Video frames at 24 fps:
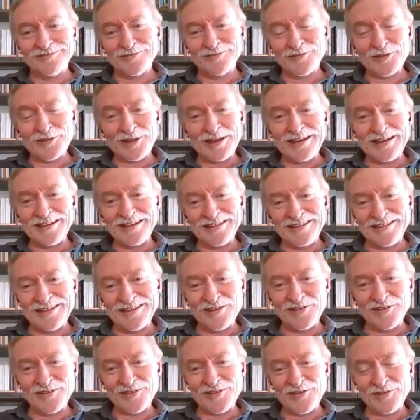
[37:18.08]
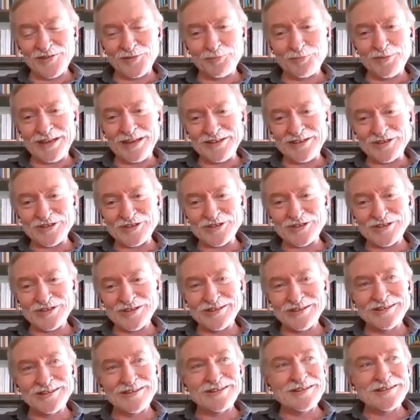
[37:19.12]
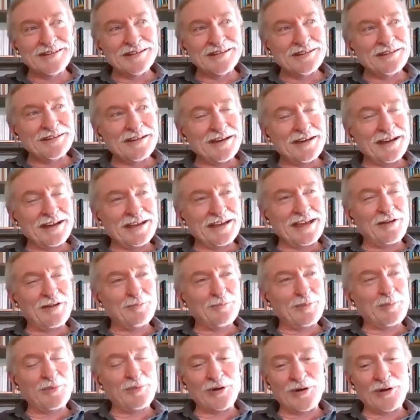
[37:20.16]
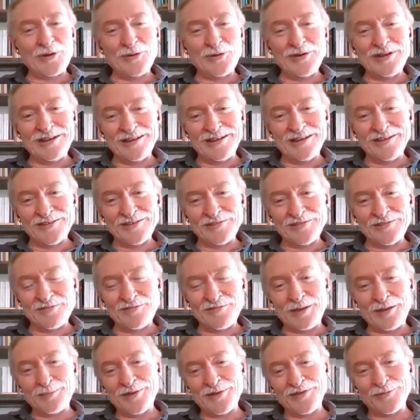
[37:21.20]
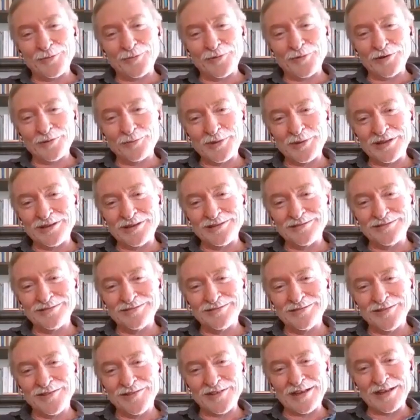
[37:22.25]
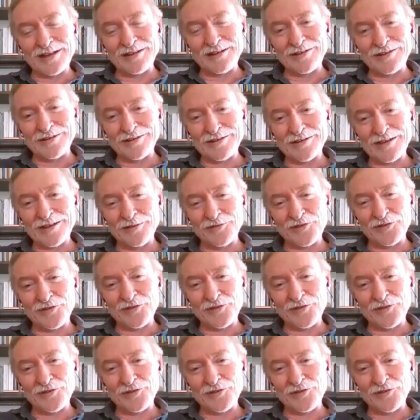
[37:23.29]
thing. There's the speech, and I can't remember who it is. Famous Roman senator gives a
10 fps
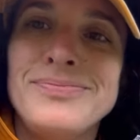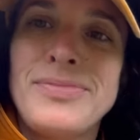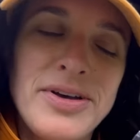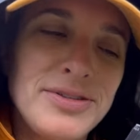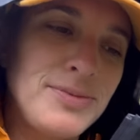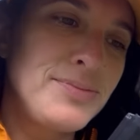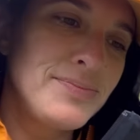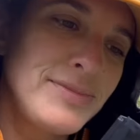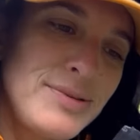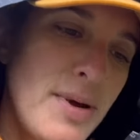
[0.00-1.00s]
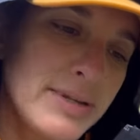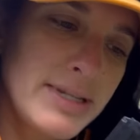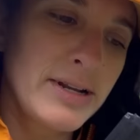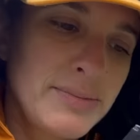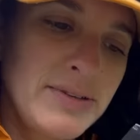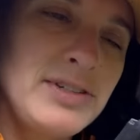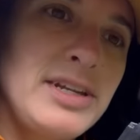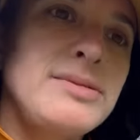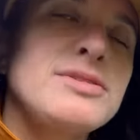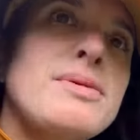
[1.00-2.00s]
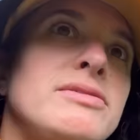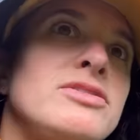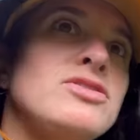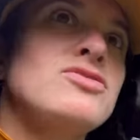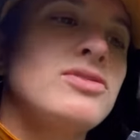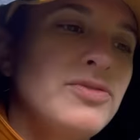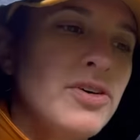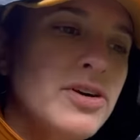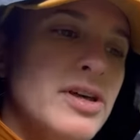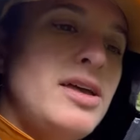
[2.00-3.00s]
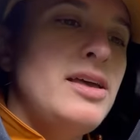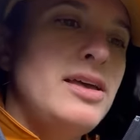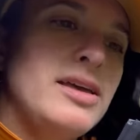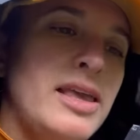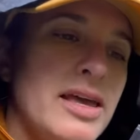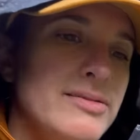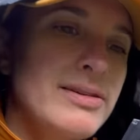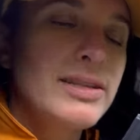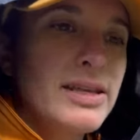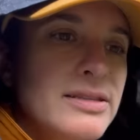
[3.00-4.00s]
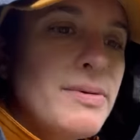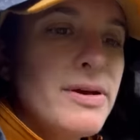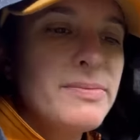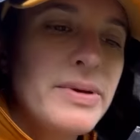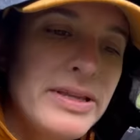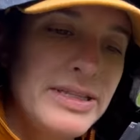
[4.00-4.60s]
possible, it's probably not a beaver dam, it's probably just a tree fall gathering in that spot, but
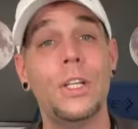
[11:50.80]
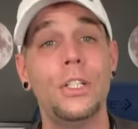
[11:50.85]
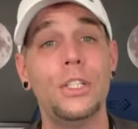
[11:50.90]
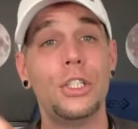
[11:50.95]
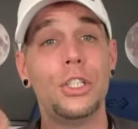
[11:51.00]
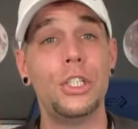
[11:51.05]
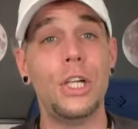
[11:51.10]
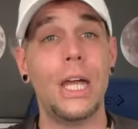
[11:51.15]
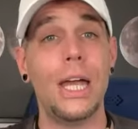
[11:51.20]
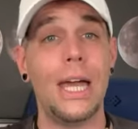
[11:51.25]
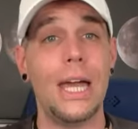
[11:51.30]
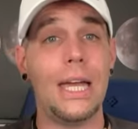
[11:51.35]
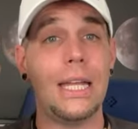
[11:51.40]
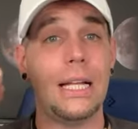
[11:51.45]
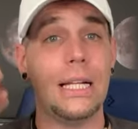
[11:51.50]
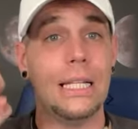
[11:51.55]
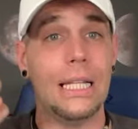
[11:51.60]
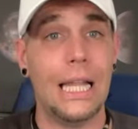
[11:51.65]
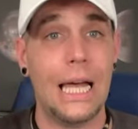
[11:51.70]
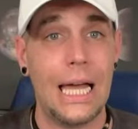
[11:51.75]

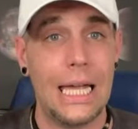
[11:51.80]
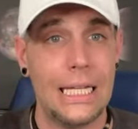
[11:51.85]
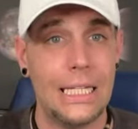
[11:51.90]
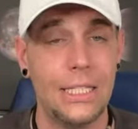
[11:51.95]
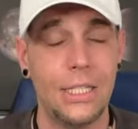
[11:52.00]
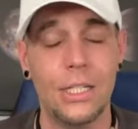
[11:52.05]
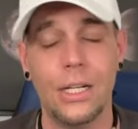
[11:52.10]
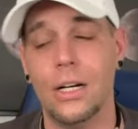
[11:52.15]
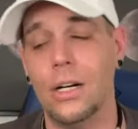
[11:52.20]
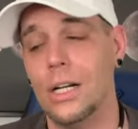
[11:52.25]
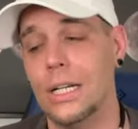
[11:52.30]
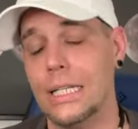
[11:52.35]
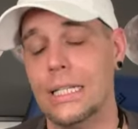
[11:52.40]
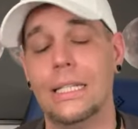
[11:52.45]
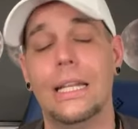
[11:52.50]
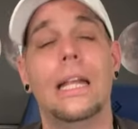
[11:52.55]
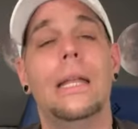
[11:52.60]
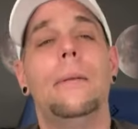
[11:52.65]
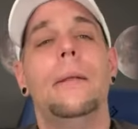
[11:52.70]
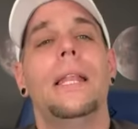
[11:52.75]
Shine a light on
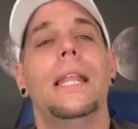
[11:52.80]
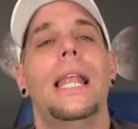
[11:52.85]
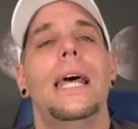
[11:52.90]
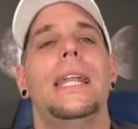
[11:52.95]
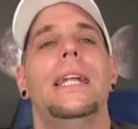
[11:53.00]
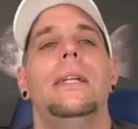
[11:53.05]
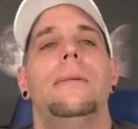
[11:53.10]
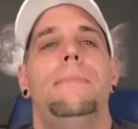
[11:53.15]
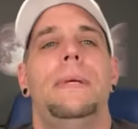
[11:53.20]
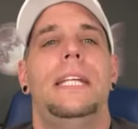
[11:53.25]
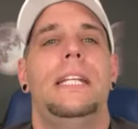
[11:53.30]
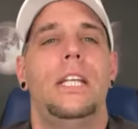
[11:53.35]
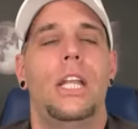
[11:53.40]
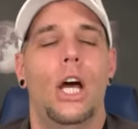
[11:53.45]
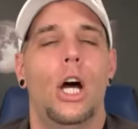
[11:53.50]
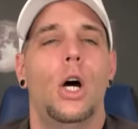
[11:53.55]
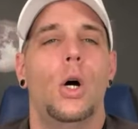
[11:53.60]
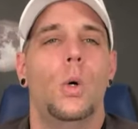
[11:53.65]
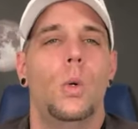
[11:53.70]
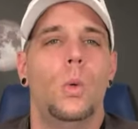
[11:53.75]
it and let it be
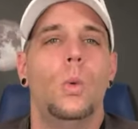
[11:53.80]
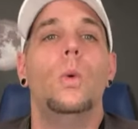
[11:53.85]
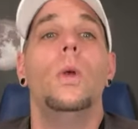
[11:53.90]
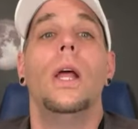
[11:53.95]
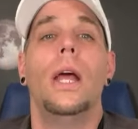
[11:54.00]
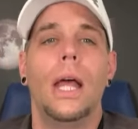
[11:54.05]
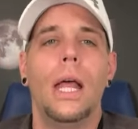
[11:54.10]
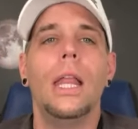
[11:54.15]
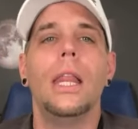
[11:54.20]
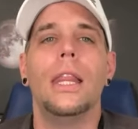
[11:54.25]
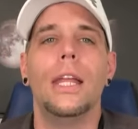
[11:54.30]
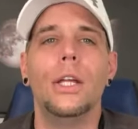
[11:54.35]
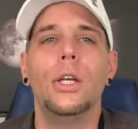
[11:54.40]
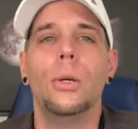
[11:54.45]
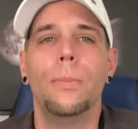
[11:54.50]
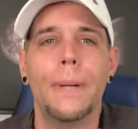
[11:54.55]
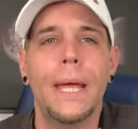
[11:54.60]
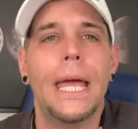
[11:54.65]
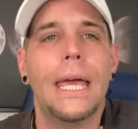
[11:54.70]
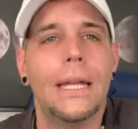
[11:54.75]
known that
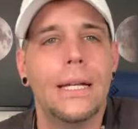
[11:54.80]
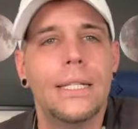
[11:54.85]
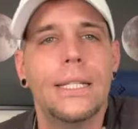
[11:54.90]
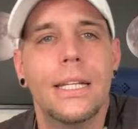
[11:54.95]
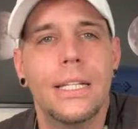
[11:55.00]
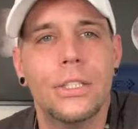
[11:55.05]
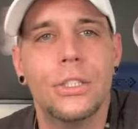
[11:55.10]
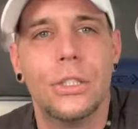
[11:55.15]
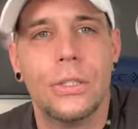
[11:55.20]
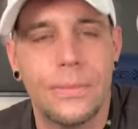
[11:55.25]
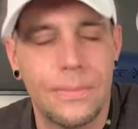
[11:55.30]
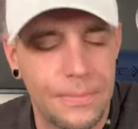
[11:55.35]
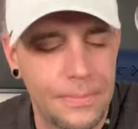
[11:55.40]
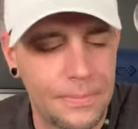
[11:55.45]
you're paying attention.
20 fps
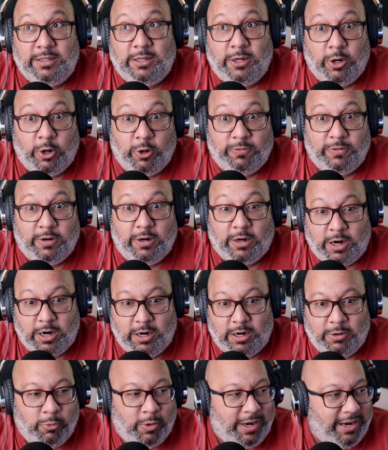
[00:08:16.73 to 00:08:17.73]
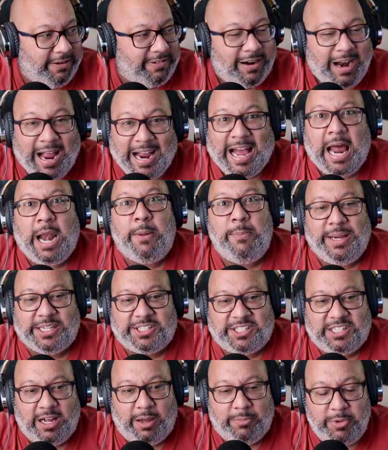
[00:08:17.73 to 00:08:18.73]
Over. Whatever. I got it
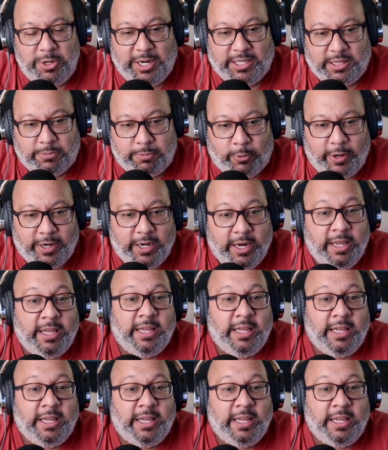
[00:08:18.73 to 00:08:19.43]
mixed up. You get the point.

···

Everything in the material above should be reproduced exactly, except the pictures.

◆ Response to this task
Video frames at 24 fps:
[37:18.08]
[37:19.12]
[37:20.16]
[37:21.20]
[37:22.25]
[37:23.29]
thing. There's the speech, and I can't remember who it is. Famous Roman senator gives a
10 fps
[0.00-1.00s]
[1.00-2.00s]
[2.00-3.00s]
[3.00-4.00s]
[4.00-4.60s]
possible, it's probably not a beaver dam, it's probably just a tree fall gathering in that spot, but
[11:50.80]
[11:50.85]
[11:50.90]
[11:50.95]
[11:51.00]
[11:51.05]
[11:51.10]
[11:51.15]
[11:51.20]
[11:51.25]
[11:51.30]
[11:51.35]
[11:51.40]
[11:51.45]
[11:51.50]
[11:51.55]
[11:51.60]
[11:51.65]
[11:51.70]
[11:51.75]

[11:51.80]
[11:51.85]
[11:51.90]
[11:51.95]
[11:52.00]
[11:52.05]
[11:52.10]
[11:52.15]
[11:52.20]
[11:52.25]
[11:52.30]
[11:52.35]
[11:52.40]
[11:52.45]
[11:52.50]
[11:52.55]
[11:52.60]
[11:52.65]
[11:52.70]
[11:52.75]
Shine a light on
[11:52.80]
[11:52.85]
[11:52.90]
[11:52.95]
[11:53.00]
[11:53.05]
[11:53.10]
[11:53.15]
[11:53.20]
[11:53.25]
[11:53.30]
[11:53.35]
[11:53.40]
[11:53.45]
[11:53.50]
[11:53.55]
[11:53.60]
[11:53.65]
[11:53.70]
[11:53.75]
it and let it be
[11:53.80]
[11:53.85]
[11:53.90]
[11:53.95]
[11:54.00]
[11:54.05]
[11:54.10]
[11:54.15]
[11:54.20]
[11:54.25]
[11:54.30]
[11:54.35]
[11:54.40]
[11:54.45]
[11:54.50]
[11:54.55]
[11:54.60]
[11:54.65]
[11:54.70]
[11:54.75]
known that
[11:54.80]
[11:54.85]
[11:54.90]
[11:54.95]
[11:55.00]
[11:55.05]
[11:55.10]
[11:55.15]
[11:55.20]
[11:55.25]
[11:55.30]
[11:55.35]
[11:55.40]
[11:55.45]
you're paying attention.
20 fps
[00:08:16.73 to 00:08:17.73]
[00:08:17.73 to 00:08:18.73]
Over. Whatever. I got it
[00:08:18.73 to 00:08:19.43]
mixed up. You get the point.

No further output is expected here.